• _Assignment_:
Lower down are entries containing pictures. Copy exactly, without those pictures, the lines from the line with "[0:00.00-0:01.00]" through the line with "[0:07.00-0:08.00]".

Collected data entries

········

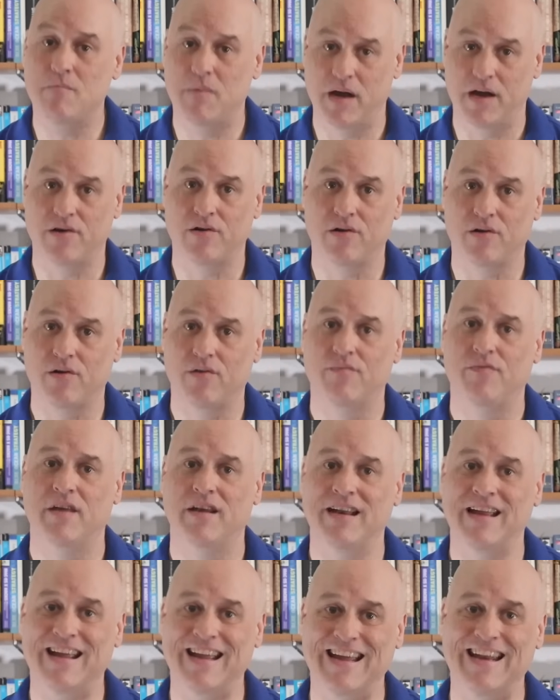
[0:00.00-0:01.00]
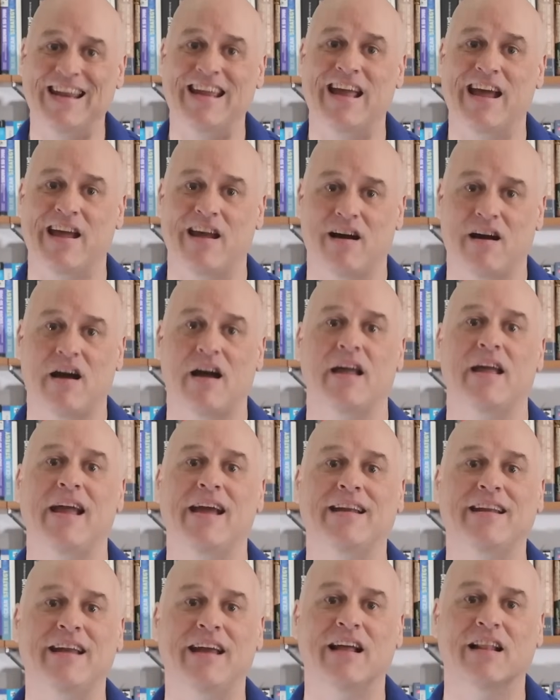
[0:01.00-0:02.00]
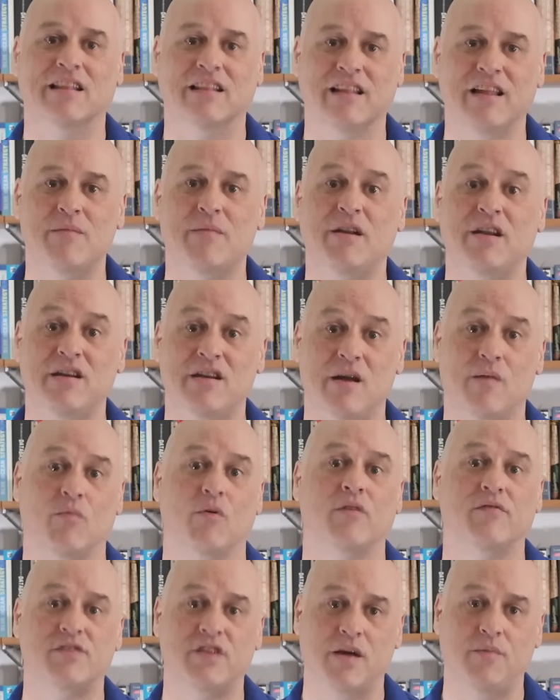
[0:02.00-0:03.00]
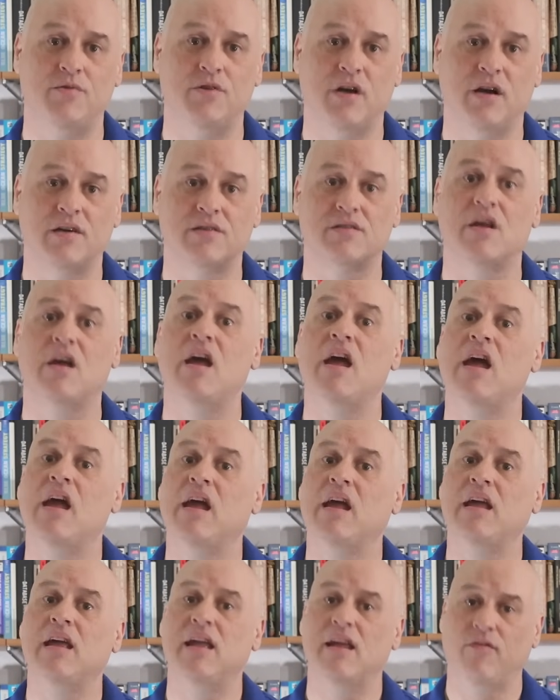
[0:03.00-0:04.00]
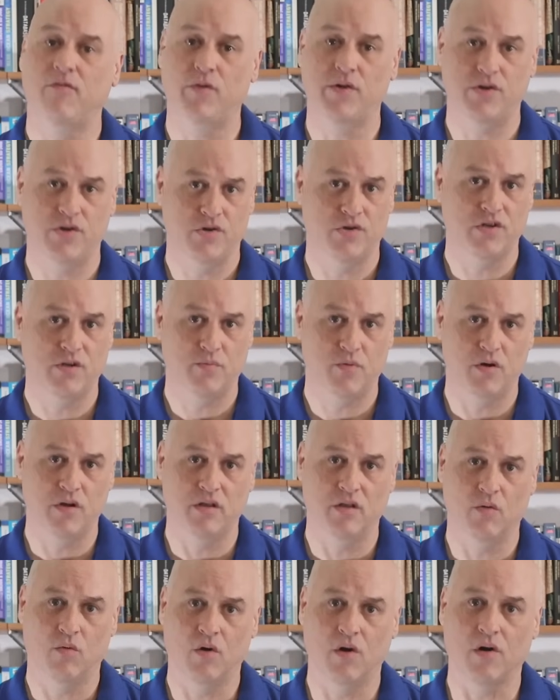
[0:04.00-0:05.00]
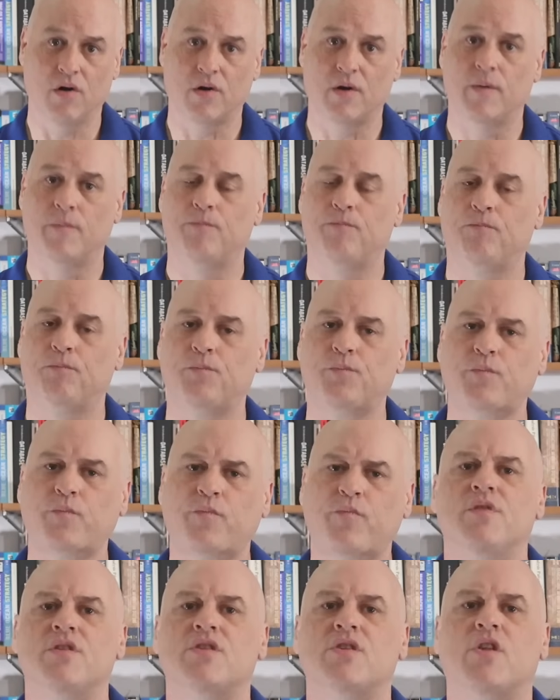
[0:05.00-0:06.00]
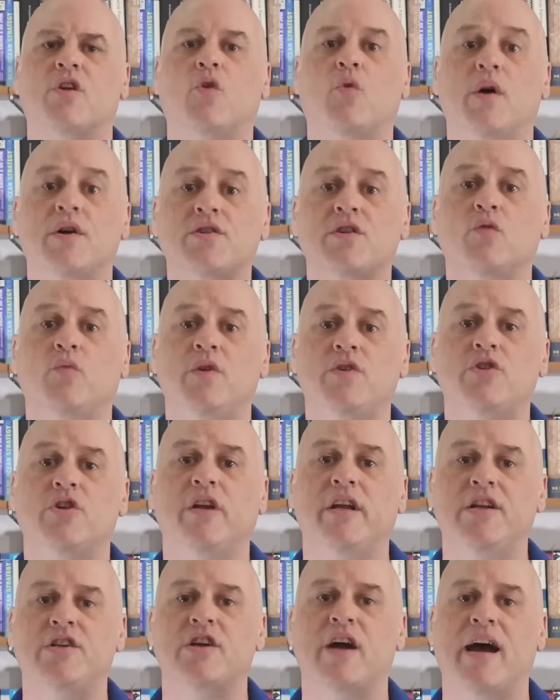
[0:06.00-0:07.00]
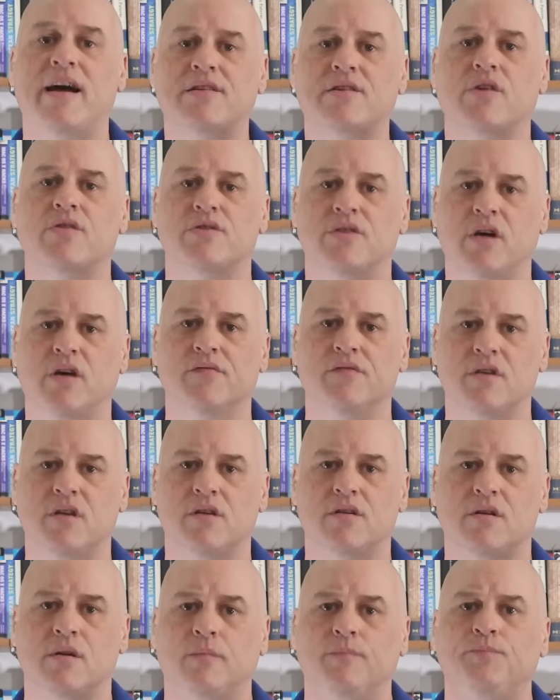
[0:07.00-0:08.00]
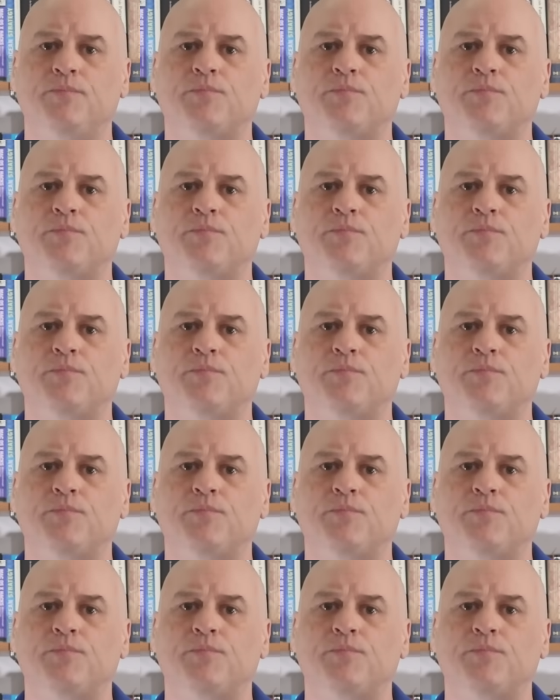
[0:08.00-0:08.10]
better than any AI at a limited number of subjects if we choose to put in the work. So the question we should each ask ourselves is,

········

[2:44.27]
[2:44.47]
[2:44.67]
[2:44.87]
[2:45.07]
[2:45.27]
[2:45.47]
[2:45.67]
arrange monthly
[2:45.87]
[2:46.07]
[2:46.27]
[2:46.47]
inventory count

········

• _Response area_:
[0:00.00-0:01.00]
[0:01.00-0:02.00]
[0:02.00-0:03.00]
[0:03.00-0:04.00]
[0:04.00-0:05.00]
[0:05.00-0:06.00]
[0:06.00-0:07.00]
[0:07.00-0:08.00]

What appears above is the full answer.